(Stored items)
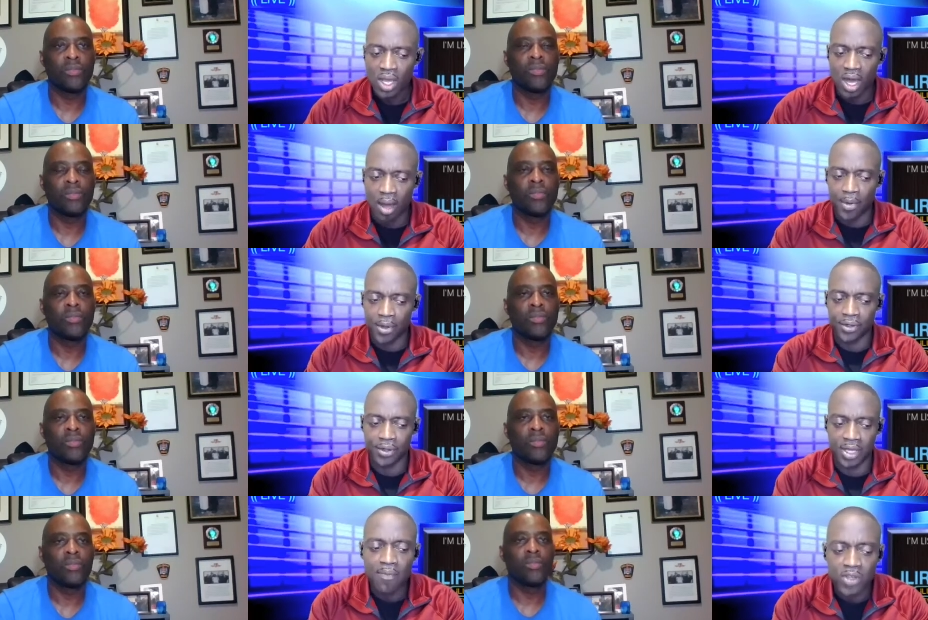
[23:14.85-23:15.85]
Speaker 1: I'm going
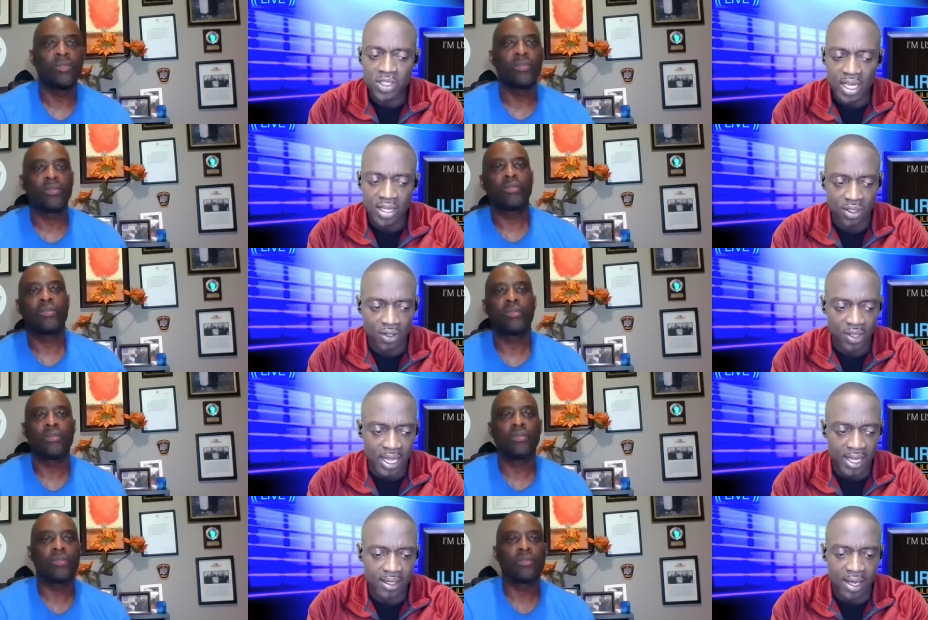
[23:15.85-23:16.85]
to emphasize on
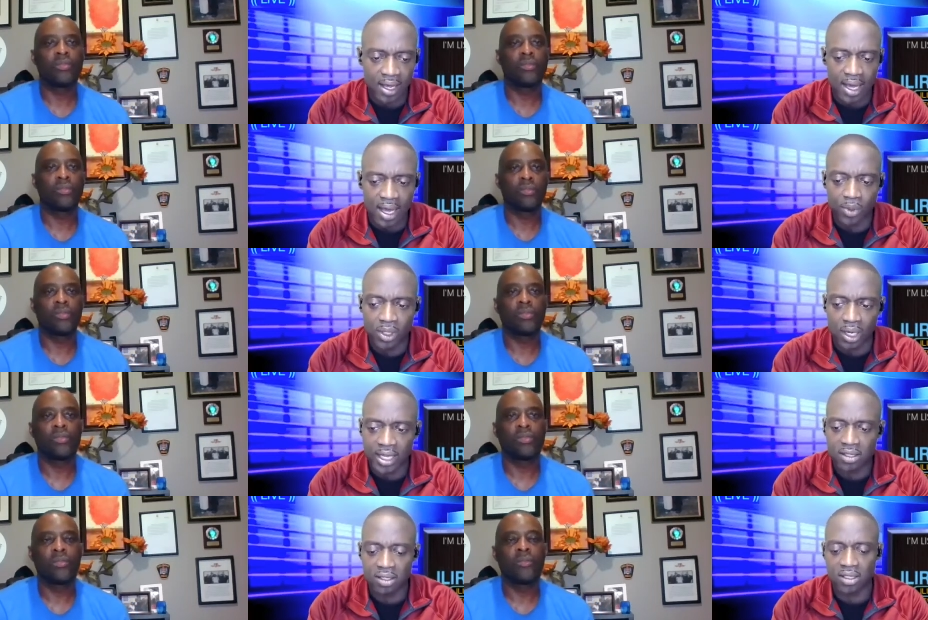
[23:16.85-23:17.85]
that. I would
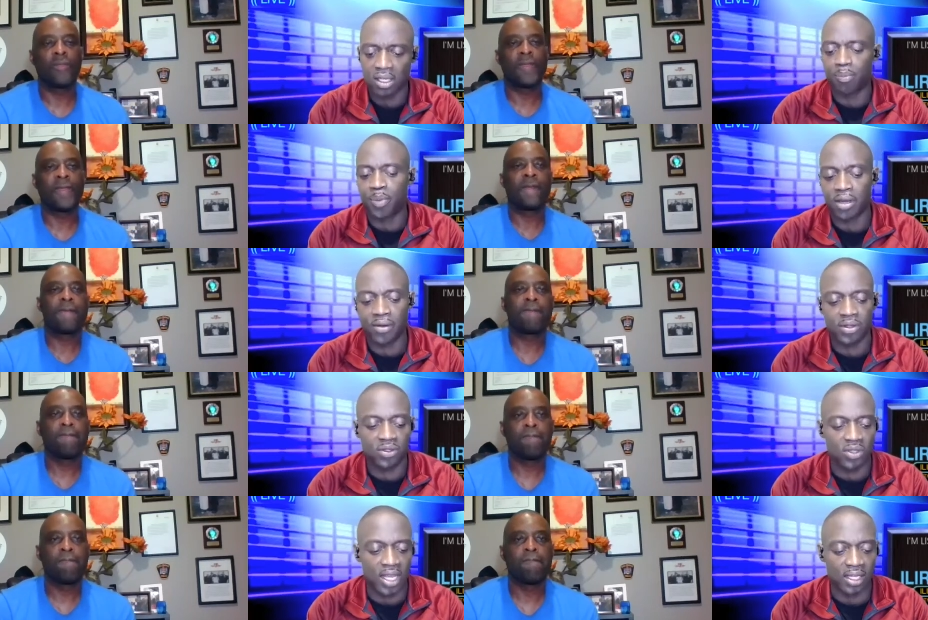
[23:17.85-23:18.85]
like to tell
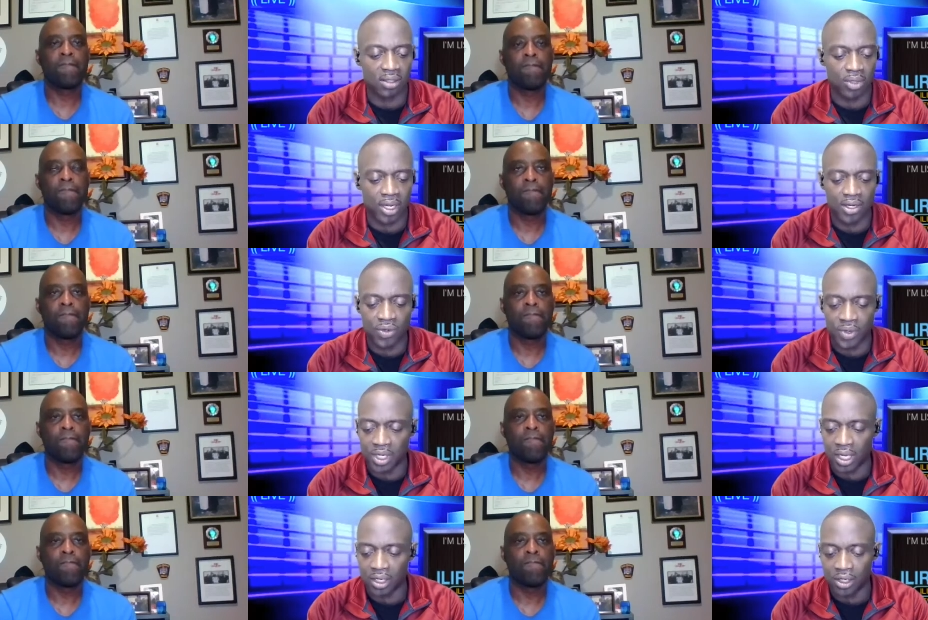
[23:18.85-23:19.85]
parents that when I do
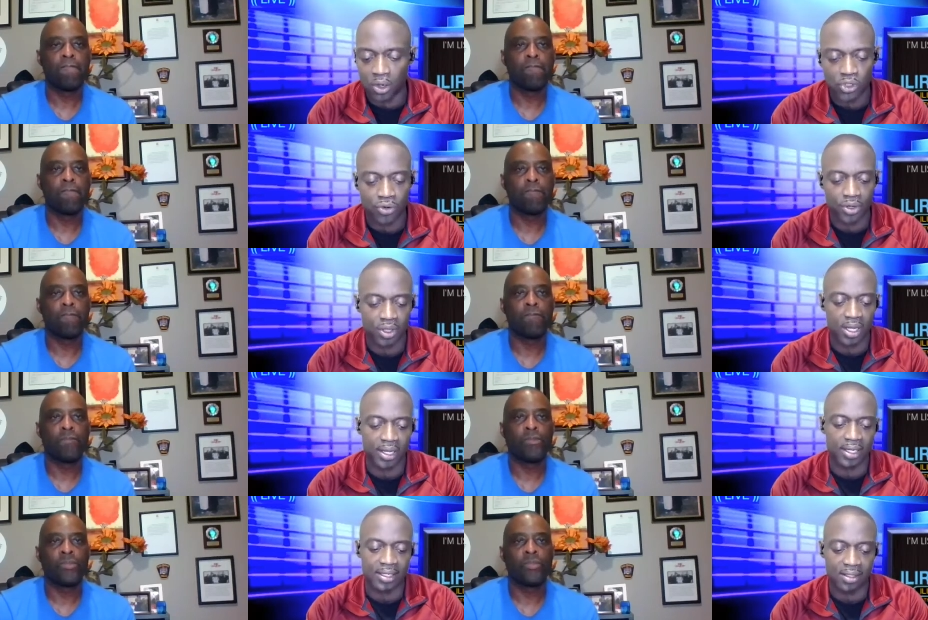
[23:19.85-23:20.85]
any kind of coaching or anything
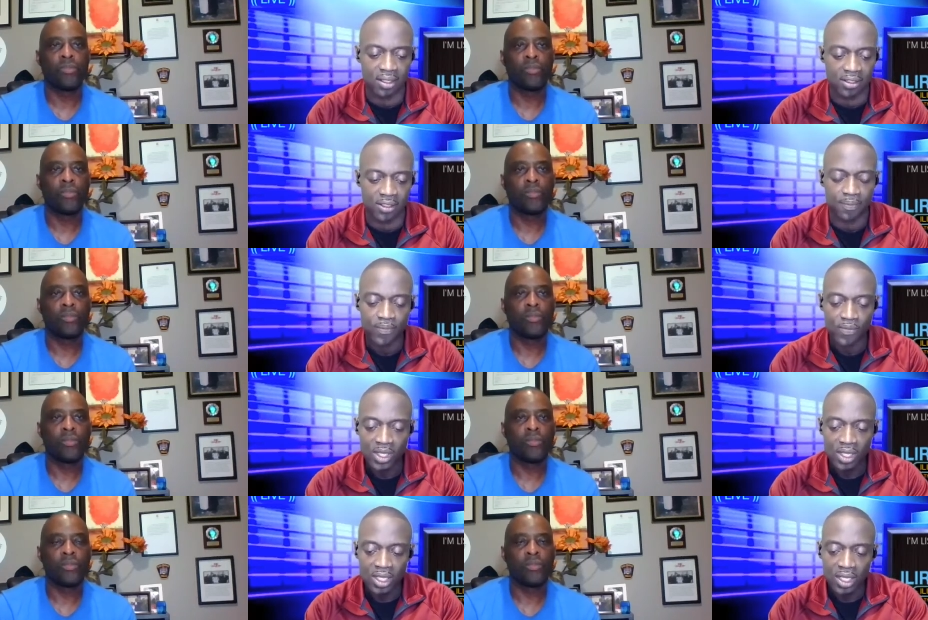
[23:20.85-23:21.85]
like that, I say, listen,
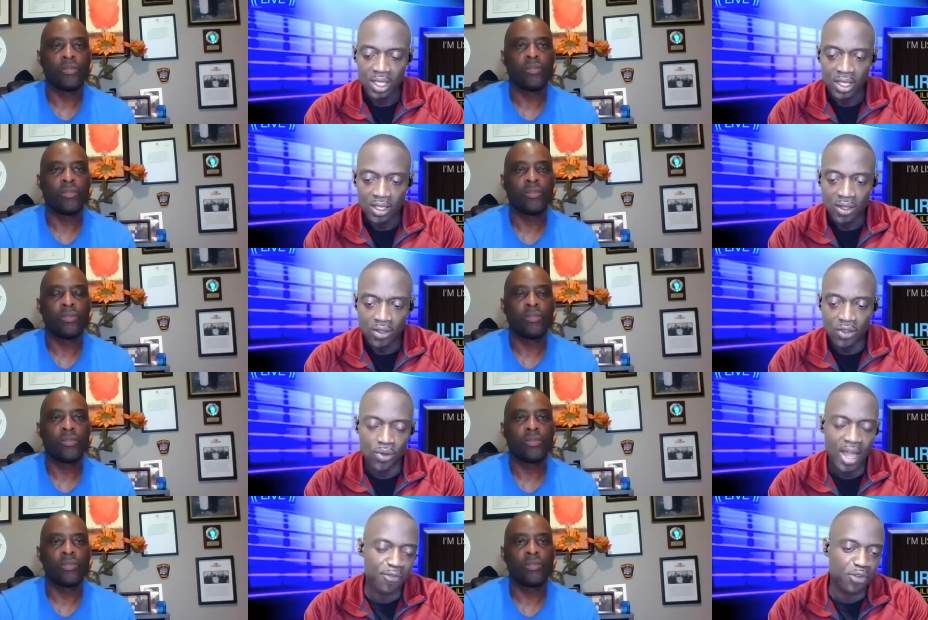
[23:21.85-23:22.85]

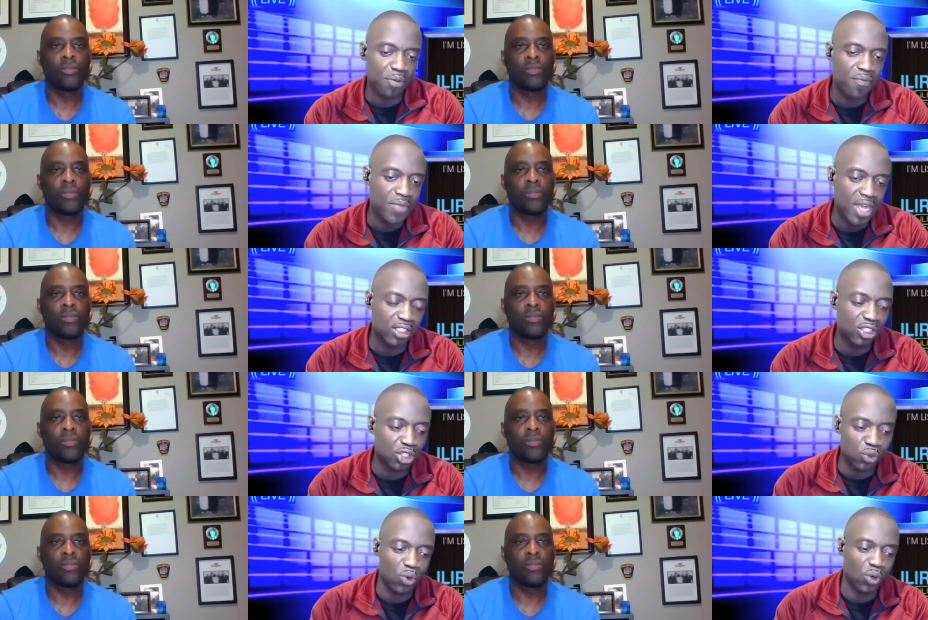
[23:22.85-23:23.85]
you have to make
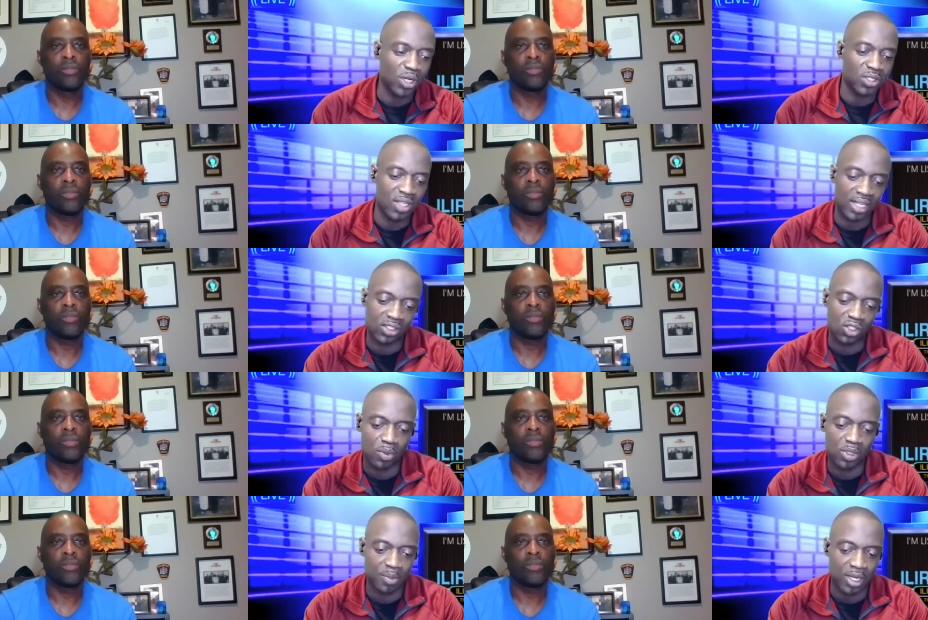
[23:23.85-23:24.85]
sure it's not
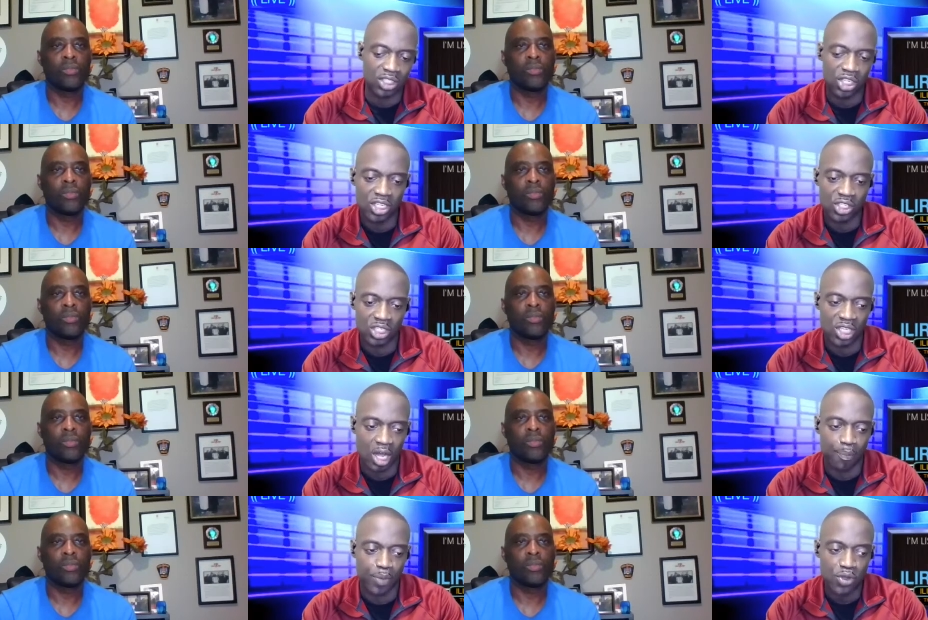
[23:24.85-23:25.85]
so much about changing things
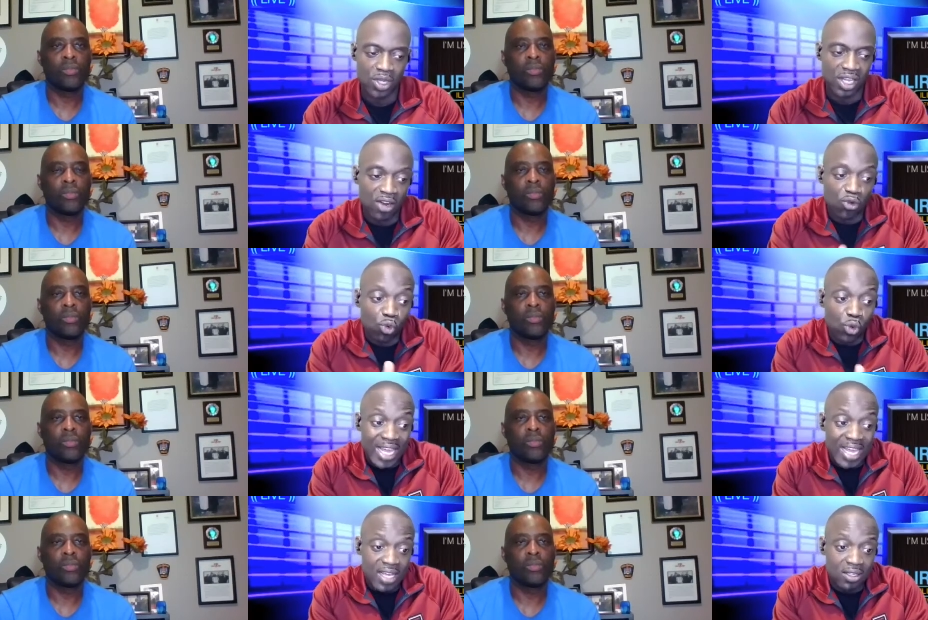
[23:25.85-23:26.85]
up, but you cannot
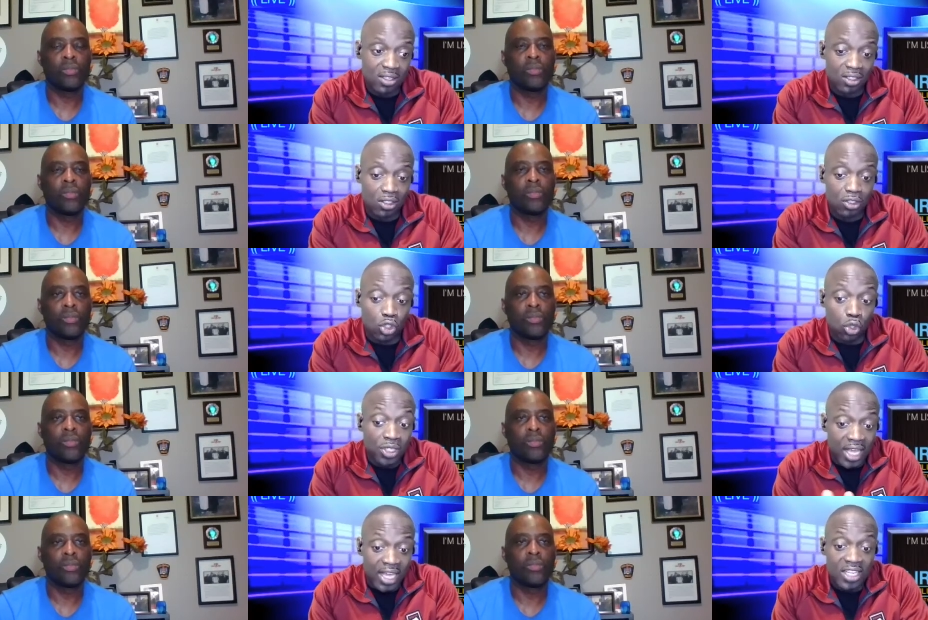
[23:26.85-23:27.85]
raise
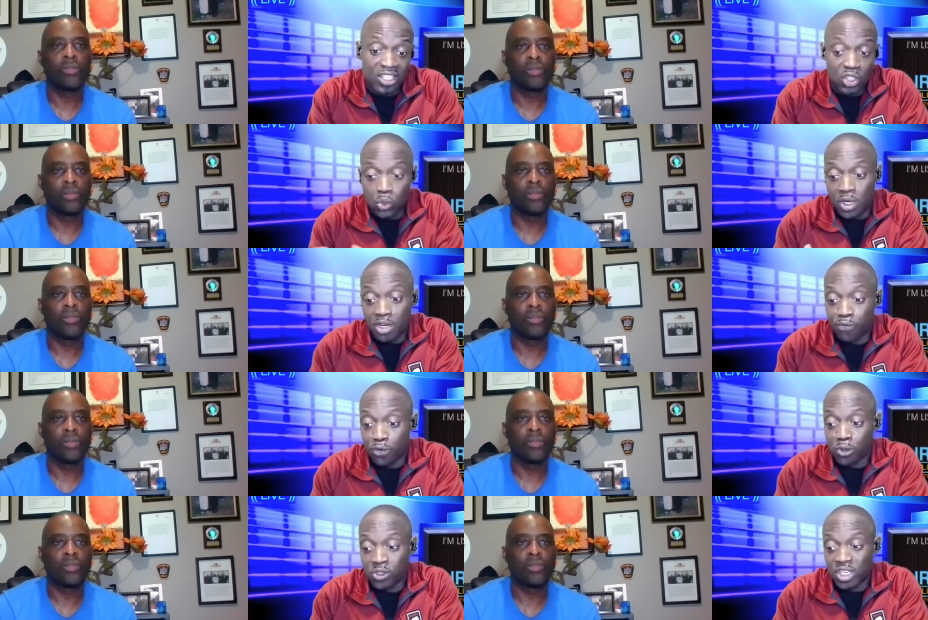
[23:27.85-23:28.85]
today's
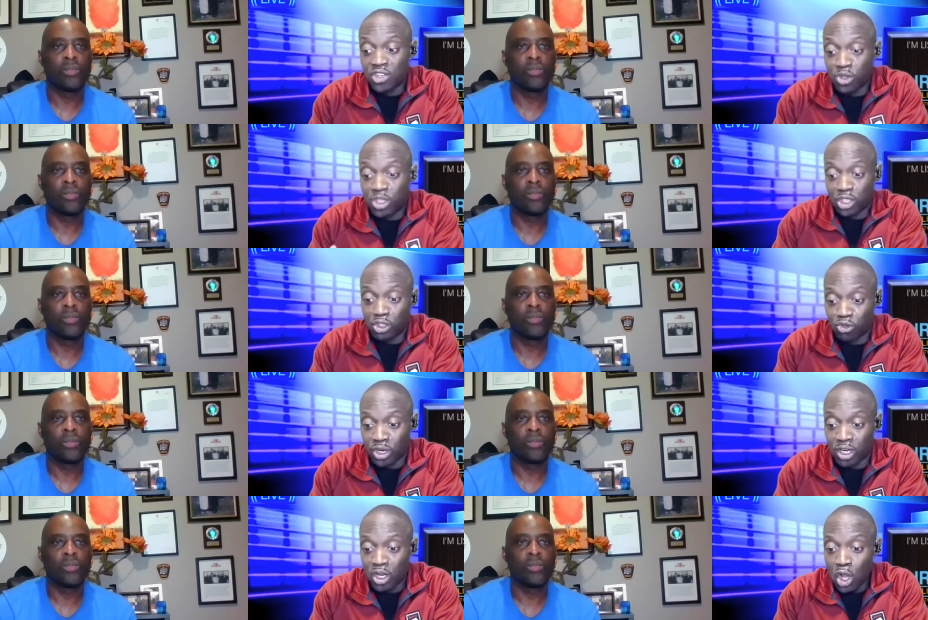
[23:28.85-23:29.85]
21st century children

**Description of the task:** Please reproduce the records above exactly, leaving out every picture.

**Expected answer:**
[23:14.85-23:15.85]
Speaker 1: I'm going
[23:15.85-23:16.85]
to emphasize on
[23:16.85-23:17.85]
that. I would
[23:17.85-23:18.85]
like to tell
[23:18.85-23:19.85]
parents that when I do
[23:19.85-23:20.85]
any kind of coaching or anything
[23:20.85-23:21.85]
like that, I say, listen,
[23:21.85-23:22.85]

[23:22.85-23:23.85]
you have to make
[23:23.85-23:24.85]
sure it's not
[23:24.85-23:25.85]
so much about changing things
[23:25.85-23:26.85]
up, but you cannot
[23:26.85-23:27.85]
raise
[23:27.85-23:28.85]
today's
[23:28.85-23:29.85]
21st century children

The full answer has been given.